**TASK DIRECTIONS**
Line by line, transcribe the data below exactly and pass over the images.

(Data excerpts)
»»
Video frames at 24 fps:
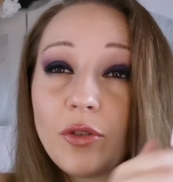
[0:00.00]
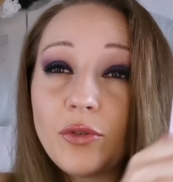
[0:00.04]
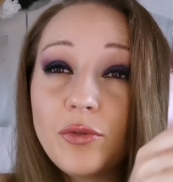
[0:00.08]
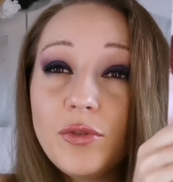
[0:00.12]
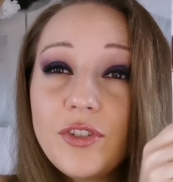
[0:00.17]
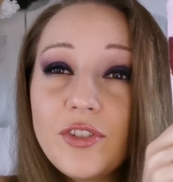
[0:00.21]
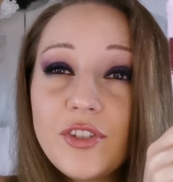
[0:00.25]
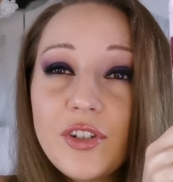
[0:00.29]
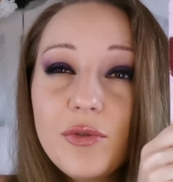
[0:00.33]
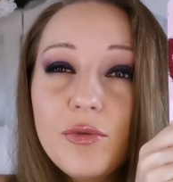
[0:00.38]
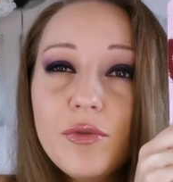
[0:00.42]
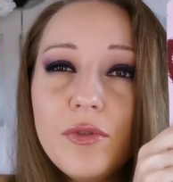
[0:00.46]

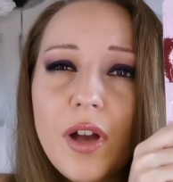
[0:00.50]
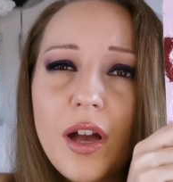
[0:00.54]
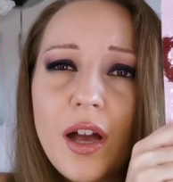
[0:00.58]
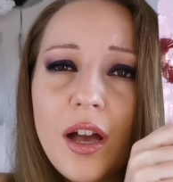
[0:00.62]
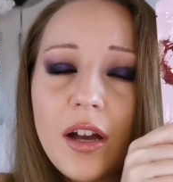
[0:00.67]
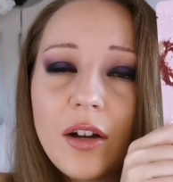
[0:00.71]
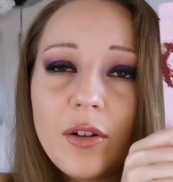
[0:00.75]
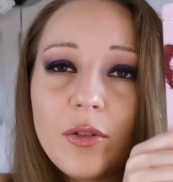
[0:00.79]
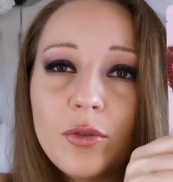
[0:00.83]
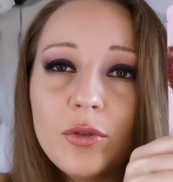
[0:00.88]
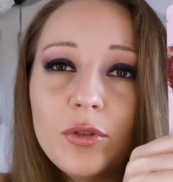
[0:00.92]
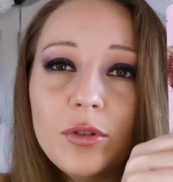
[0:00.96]
Ensuite, j'ai eu
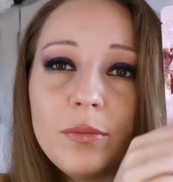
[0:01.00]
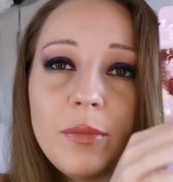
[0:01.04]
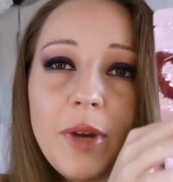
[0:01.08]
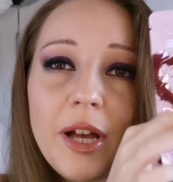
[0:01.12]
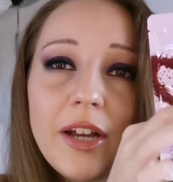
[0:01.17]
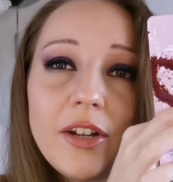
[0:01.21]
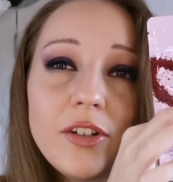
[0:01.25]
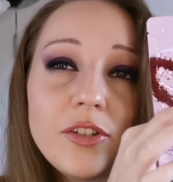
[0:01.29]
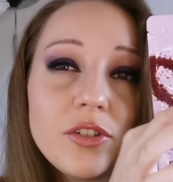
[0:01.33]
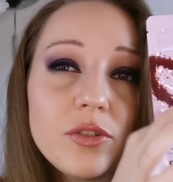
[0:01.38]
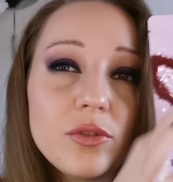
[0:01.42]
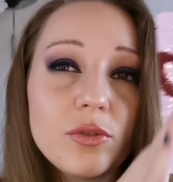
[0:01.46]
un
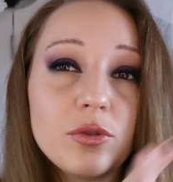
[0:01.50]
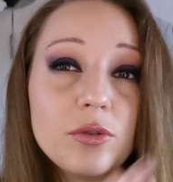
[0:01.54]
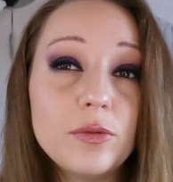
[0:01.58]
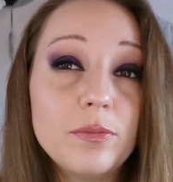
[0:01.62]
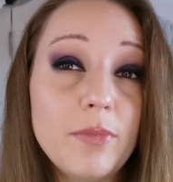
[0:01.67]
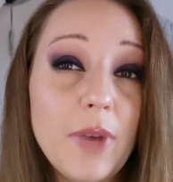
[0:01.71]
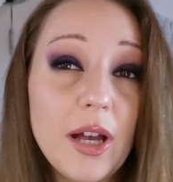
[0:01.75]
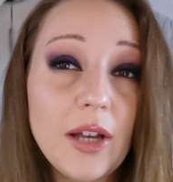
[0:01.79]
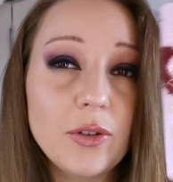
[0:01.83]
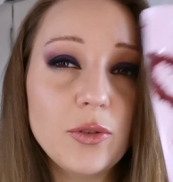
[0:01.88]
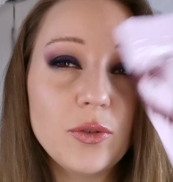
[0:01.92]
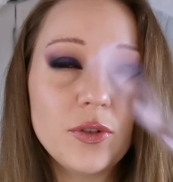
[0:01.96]
gommage au
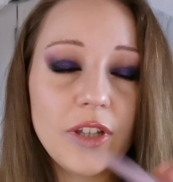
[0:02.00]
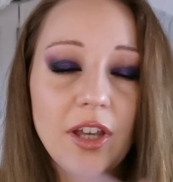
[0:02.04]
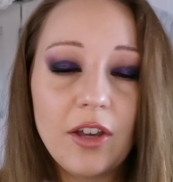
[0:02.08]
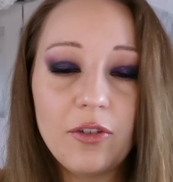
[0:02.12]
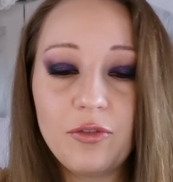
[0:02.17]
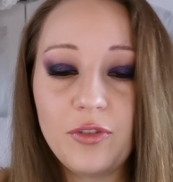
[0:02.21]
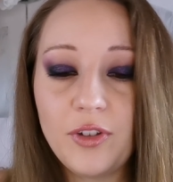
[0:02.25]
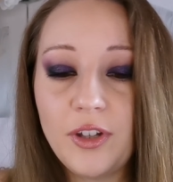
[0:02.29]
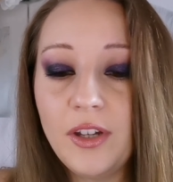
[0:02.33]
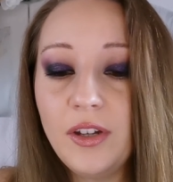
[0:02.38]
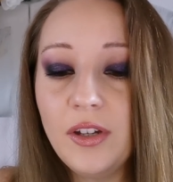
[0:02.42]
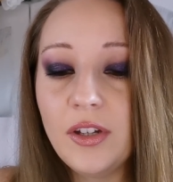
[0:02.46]
marc de
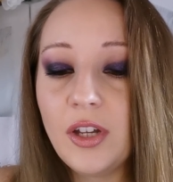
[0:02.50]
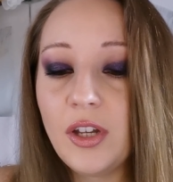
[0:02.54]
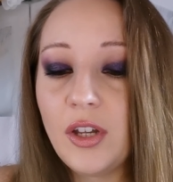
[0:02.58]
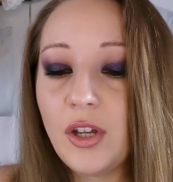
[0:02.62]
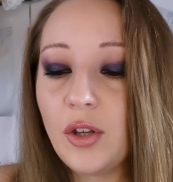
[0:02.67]
café.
««
**WRITTEN REPLY**
Video frames at 24 fps:
[0:00.00]
[0:00.04]
[0:00.08]
[0:00.12]
[0:00.17]
[0:00.21]
[0:00.25]
[0:00.29]
[0:00.33]
[0:00.38]
[0:00.42]
[0:00.46]

[0:00.50]
[0:00.54]
[0:00.58]
[0:00.62]
[0:00.67]
[0:00.71]
[0:00.75]
[0:00.79]
[0:00.83]
[0:00.88]
[0:00.92]
[0:00.96]
Ensuite, j'ai eu
[0:01.00]
[0:01.04]
[0:01.08]
[0:01.12]
[0:01.17]
[0:01.21]
[0:01.25]
[0:01.29]
[0:01.33]
[0:01.38]
[0:01.42]
[0:01.46]
un
[0:01.50]
[0:01.54]
[0:01.58]
[0:01.62]
[0:01.67]
[0:01.71]
[0:01.75]
[0:01.79]
[0:01.83]
[0:01.88]
[0:01.92]
[0:01.96]
gommage au
[0:02.00]
[0:02.04]
[0:02.08]
[0:02.12]
[0:02.17]
[0:02.21]
[0:02.25]
[0:02.29]
[0:02.33]
[0:02.38]
[0:02.42]
[0:02.46]
marc de
[0:02.50]
[0:02.54]
[0:02.58]
[0:02.62]
[0:02.67]
café.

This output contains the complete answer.